Vous êtes toute à moi par miséricorde, et je suis tout à vous par justice. Et je ne le suis pas encore assez: je me donne à vous tout entier de nouveau, en qualité d'esclave éternel, sans rien réserver pour moi ni pour autre.

Si vous voyez encore en moi quelque chose qui ne vous appartienne pas, je vous supplie de le prendre en ce moment, et de vous rendre la Maîtresse absolue de mon pouvoir;

de détruire et déraciner* et d'y anéantir tout ce qui déplait à Dieu,

et d'y planter, d'y élever* et d'y opérer tout ce qui vous plaira. (*Cf. Jr 1, 10)

Et que la lumière de votre foi dissipe les ténèbres de mon esprit ;

que votre humilité profonde prenne la place de mon orgueil;

que votre contemplation sublime arrête les distractions de mon imagination vagabonde;

que votre vue continuelle de Dieu remplisse ma mémoire de sa présence;

que l'incendie de la charité de votre cœur dilate et embrase la tiédeur et la froideur du mien ;

que vos vertus prennent la place de mes péchés ;

que vos mérites soient mon ornement et mon supplément devant Dieu.

Enfin, ma très chère et bien-aimée Mère, faites, s'il se peut, que je n'aie point d'autre esprit que le vôtre pour connaître Jésus-Christ et ses divines volontés ; que je n'aie point d'autre âme que la vôtre pour louer et glorifier le Seigneur; que je n'aie point d'autre cœur que le vôtre pour aimer Dieu d'un amour pur et d'un amour ardent comme vous.

69. Je ne vous demande ni visions, ni révélations, ni goûts, ni plaisirs même spirituels.

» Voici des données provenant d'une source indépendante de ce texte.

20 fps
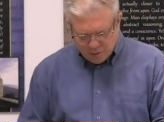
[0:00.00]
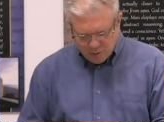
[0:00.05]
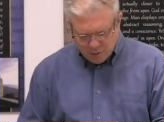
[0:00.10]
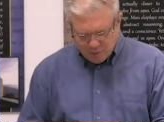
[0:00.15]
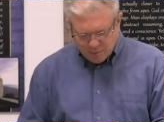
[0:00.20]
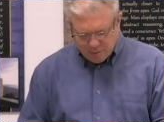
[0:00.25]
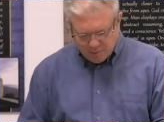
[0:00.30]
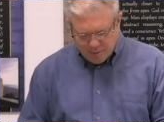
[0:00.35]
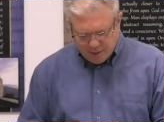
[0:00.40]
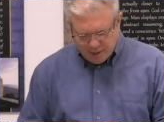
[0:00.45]
a
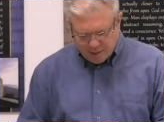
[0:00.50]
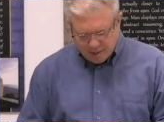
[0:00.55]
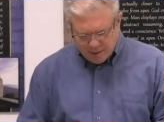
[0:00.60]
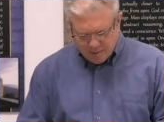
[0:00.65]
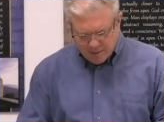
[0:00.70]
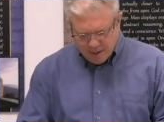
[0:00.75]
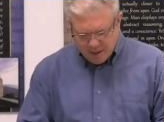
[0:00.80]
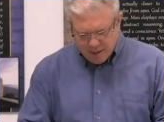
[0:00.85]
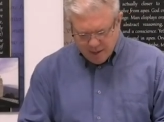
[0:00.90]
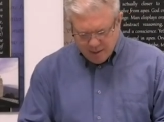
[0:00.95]
normal
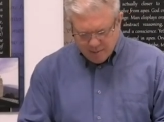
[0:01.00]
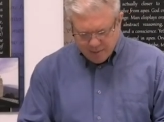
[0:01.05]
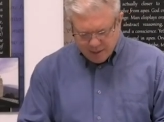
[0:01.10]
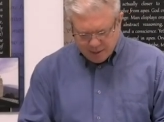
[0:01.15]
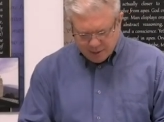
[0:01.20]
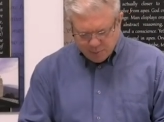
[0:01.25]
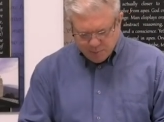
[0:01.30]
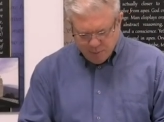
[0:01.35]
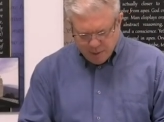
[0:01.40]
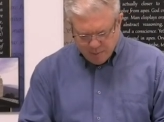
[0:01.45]
pileup
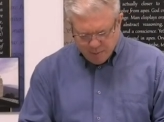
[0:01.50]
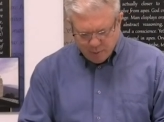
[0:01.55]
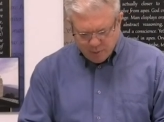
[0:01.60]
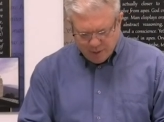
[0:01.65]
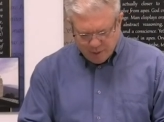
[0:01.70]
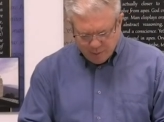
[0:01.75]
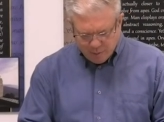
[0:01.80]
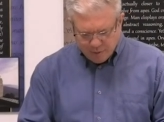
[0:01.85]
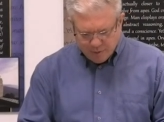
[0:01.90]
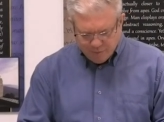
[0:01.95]
because people
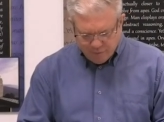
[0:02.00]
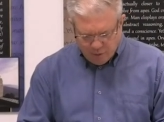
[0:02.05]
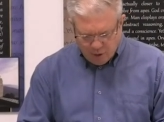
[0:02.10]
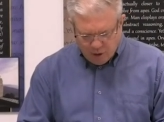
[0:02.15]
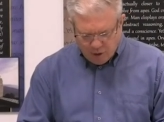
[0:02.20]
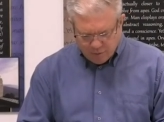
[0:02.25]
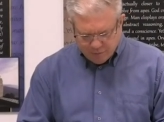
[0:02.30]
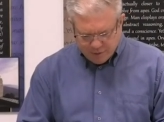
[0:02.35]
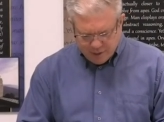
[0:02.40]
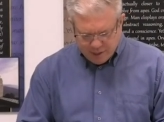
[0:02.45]
that were
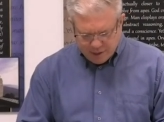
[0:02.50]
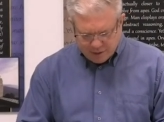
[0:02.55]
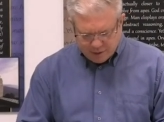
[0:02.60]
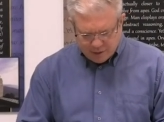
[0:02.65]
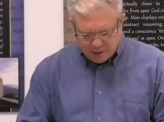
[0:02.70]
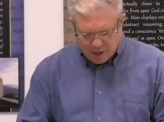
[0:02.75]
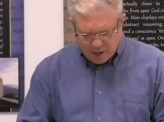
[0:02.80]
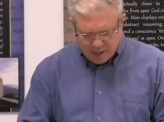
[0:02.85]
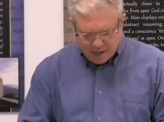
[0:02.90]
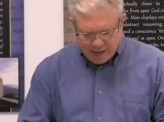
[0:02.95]
involved in
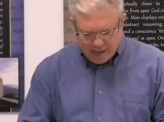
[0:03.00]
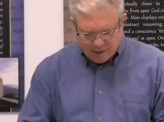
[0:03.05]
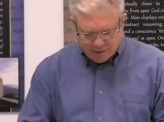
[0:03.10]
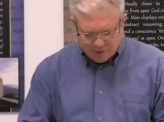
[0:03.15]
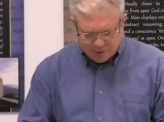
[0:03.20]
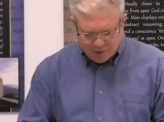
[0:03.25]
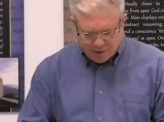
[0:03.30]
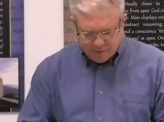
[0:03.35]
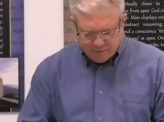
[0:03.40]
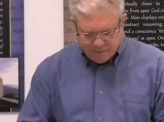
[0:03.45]
it got out
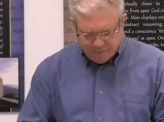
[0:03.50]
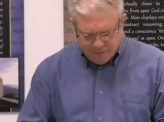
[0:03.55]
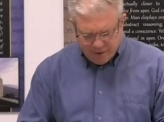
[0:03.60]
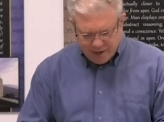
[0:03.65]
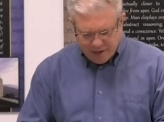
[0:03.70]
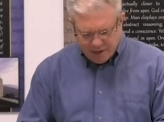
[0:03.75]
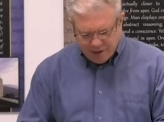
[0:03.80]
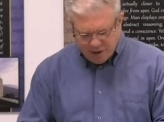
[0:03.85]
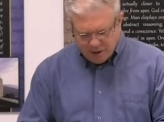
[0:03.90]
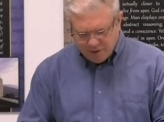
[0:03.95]
and started
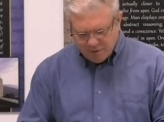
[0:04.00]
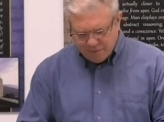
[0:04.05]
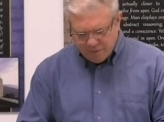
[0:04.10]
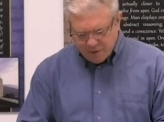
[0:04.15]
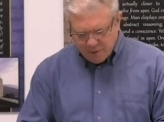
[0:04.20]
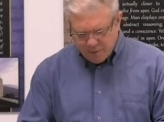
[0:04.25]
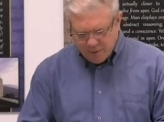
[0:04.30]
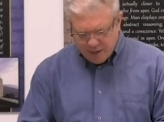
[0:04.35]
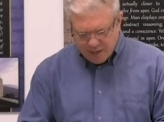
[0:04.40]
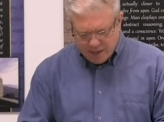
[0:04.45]
fighting on the
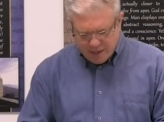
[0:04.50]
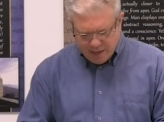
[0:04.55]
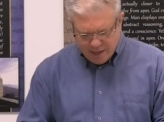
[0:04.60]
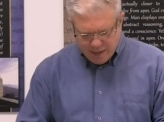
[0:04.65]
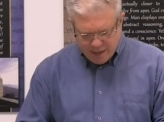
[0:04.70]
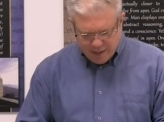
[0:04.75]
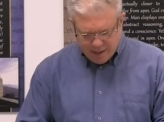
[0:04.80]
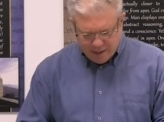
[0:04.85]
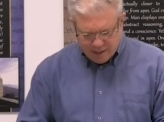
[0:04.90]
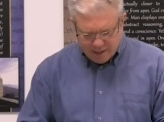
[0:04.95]
freeway.
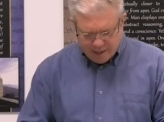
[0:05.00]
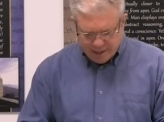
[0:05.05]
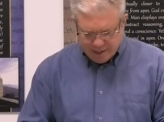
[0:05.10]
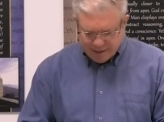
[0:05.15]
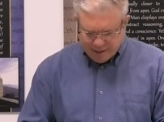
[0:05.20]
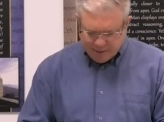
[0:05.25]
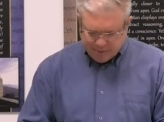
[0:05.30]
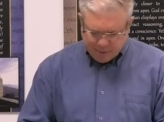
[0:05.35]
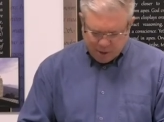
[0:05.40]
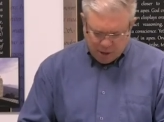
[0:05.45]
I
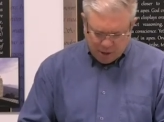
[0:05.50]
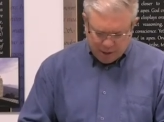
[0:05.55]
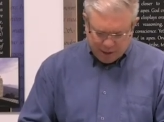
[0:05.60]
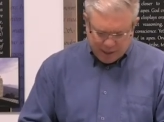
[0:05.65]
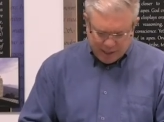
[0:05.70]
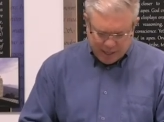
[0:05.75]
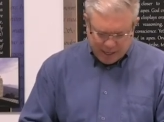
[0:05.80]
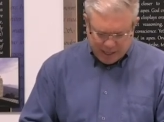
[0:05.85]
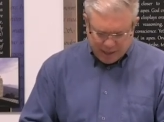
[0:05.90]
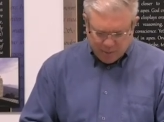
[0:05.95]
ended up
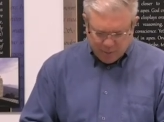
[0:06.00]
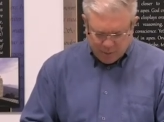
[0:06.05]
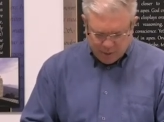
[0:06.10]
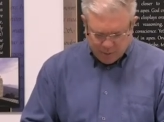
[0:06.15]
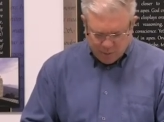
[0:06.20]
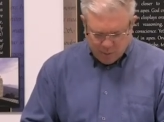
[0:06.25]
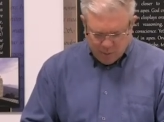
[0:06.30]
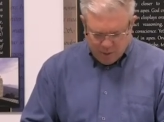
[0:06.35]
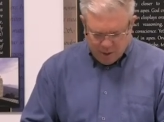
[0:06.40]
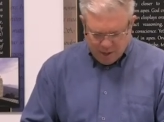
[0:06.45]
calling
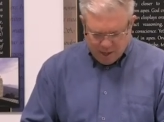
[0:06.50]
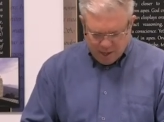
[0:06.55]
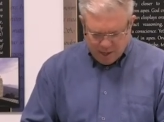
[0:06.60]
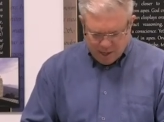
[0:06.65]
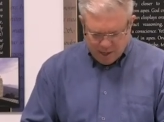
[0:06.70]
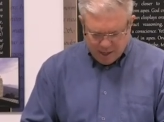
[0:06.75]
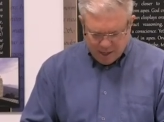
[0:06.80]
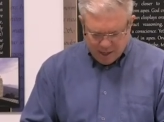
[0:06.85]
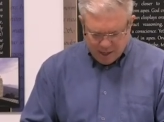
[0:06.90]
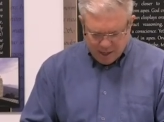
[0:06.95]

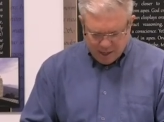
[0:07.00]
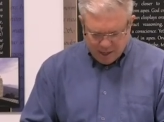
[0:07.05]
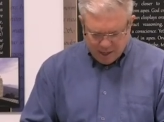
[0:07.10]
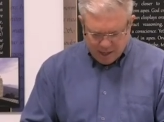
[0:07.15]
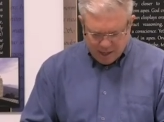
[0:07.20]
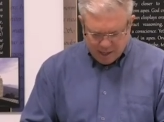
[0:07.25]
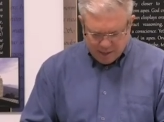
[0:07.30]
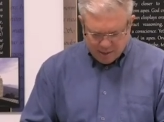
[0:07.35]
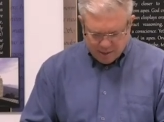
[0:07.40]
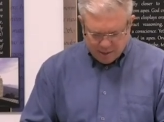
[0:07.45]
911,
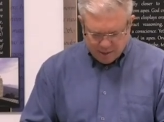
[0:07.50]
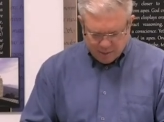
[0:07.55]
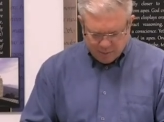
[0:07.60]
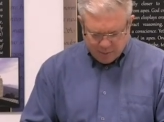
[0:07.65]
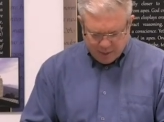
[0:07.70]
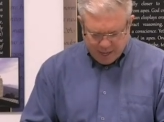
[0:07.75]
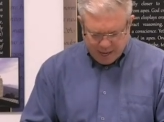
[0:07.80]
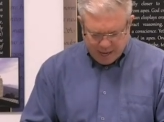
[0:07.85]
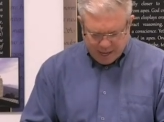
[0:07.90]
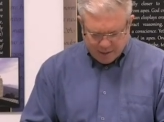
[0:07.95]
and the
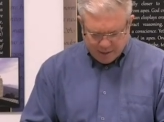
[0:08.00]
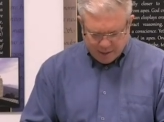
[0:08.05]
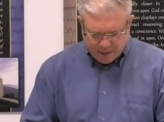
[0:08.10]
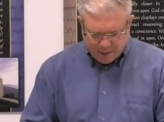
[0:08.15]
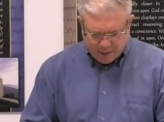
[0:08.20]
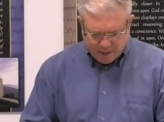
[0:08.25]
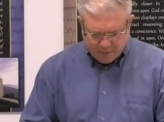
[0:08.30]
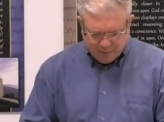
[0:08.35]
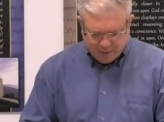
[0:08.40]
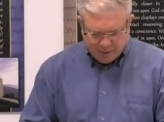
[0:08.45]

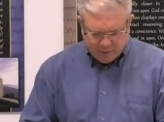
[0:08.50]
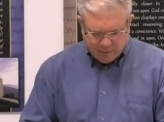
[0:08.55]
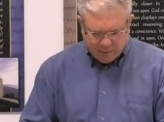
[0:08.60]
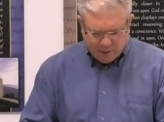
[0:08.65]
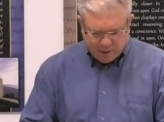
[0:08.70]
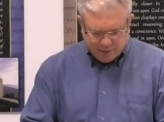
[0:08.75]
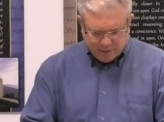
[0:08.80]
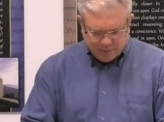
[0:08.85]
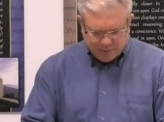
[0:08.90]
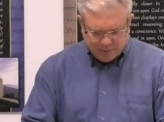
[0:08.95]
reality of it
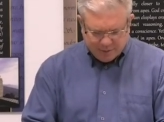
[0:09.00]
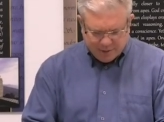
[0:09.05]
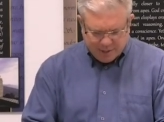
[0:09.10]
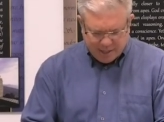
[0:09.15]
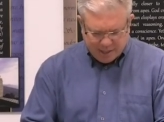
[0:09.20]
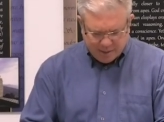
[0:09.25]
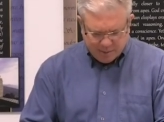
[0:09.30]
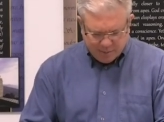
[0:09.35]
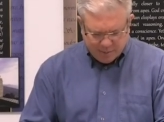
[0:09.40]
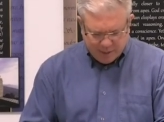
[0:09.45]
was was
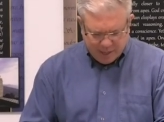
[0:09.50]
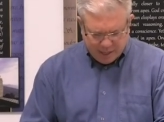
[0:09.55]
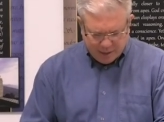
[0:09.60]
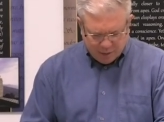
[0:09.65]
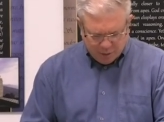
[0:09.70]
that when I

C'est à vous de voir clairement sans ténèbres; c'est à vous de goûter pleinement, sans amertume ; c'est à vous de triompher glorieusement à la droite de votre Fils dans le ciel, sans aucune humiliation ; c'est à vous de commander absolument aux anges et aux hommes et aux démons, sans résistance, et enfin de disposer, selon votre volonté, de tous les biens de Dieu, sans aucune réserve.

Voilà, divine Marie, la très bonne part que le Seigneur vous a donnée et qui ne vous sera jamais ôtée; et ce qui me donne une grande joie. Pour ma part, ici-bas, je n'en veux point d'autre que celle que vous avez eue, savoir: de croire purement, sans rien goûter ni voir; de souffrir joyeusement, sans consolation des créatures; de mourir continuellement à moi-même sans relâche; et de travailler fortement jusqu'à la mort, pour vous, sans aucun intérêt, comme le plus vil de vos esclaves.

La seule grâce que je vous demande, par pure miséricorde, c'est que, tous les jours et moments de ma vie, je dise trois fois Amen: Ainsi soit-il, à tout ce que vous avez fait sur la terre, lorsque vous y viviez; Ainsi soit-il, à tout de que vous faites à présent dans le ciel; Ainsi soit-il, à tout ce que vous faites en mon âme, afin qu'il n'y ait que vous à glorifier pleinement Jésus en moi pendant le temps et l'éternité. Ainsi soit-il.